THE ONTOLOGY OF ORIGINAL SIN
Though often treated merely as a topic for theological polemics, Edwards' doctrine of original sin provides yet one more entrance into his philosophy of communicative significance. For it is in the doctrine of original sin that Edwards finds the theological equivalent for the displacement of the Stoic-Ramist logic of supposition by the classical-modern logic of predication. Rather than explaining why the original sin occurs, his doctrine highlights formal discrepancies between prelapsarian and postlapsarian discourses. By thematizing those discrepancies, he is able to identify original sin as the fall into individual subjectivity and the loss of guaranteed significance in discursive exchange.
Edwards' discussion of original sin appeals to both divine and human discursive practices without collapsing one into the other. Indeed, the initial appearance of sin signifies something that cannot be explained by anything other than itself. No theory of agency, freedom, or moral responsibility characteristic of subsequent human action can explain why Adam sins; nor can original sin be attributed to an act of God, because the fall itself defines a new meaning for what constitutes an action. In juxtaposing two absolutely incompatible mentalities, Edwards discerns what is truly original about original sin: It is the point at which aboriginal signification is lost and in its place is substituted the divided, fallen condition of representation.
In Edwards' philosophy, original sin marks the boundary between the discourse of the Trinity and the natural discourse of human beings. It provides the framework for his doctrines of human freedom and virtue and outlines the conditions for the retrieval of intelligibility through grace. It reveals how the juxtaposition of incommensurable mentalities or epistemes itself does not have to appeal to some metanarrative in terms of which each mentality is allowed to maintain its individual integrity.

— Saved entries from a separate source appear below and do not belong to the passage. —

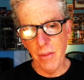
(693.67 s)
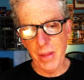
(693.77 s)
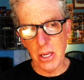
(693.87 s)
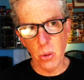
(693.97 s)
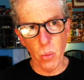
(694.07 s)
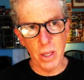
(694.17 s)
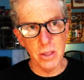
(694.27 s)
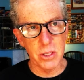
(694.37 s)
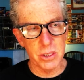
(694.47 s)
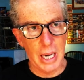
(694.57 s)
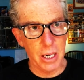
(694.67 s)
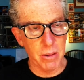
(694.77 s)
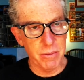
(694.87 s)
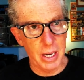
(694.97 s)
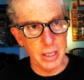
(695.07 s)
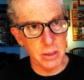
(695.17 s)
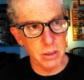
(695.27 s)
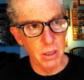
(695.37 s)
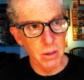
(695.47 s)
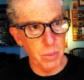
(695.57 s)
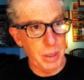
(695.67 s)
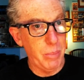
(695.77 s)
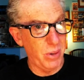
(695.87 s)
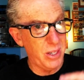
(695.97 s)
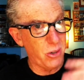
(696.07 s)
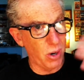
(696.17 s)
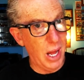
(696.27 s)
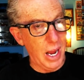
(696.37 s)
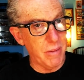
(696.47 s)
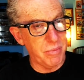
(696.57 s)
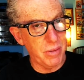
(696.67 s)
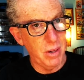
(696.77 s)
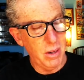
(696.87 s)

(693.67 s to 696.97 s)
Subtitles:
that you're willing to sacrifice the people in your life.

Even though Edwards' arguments are themselves limited by the strictures of a fallen discourse, they nevertheless are formulated to avoid contradictions commonly attributed to him by his critics. To describe original sin, Edwards does not rely on ways of speaking about Adam that would otherwise characterize human subjectivity. Instead, he portrays Adam not as simply another individual human being, but as the prospect that humanity might become individuated, isolated from God and one another in the arrest of the semiotic movement of creation.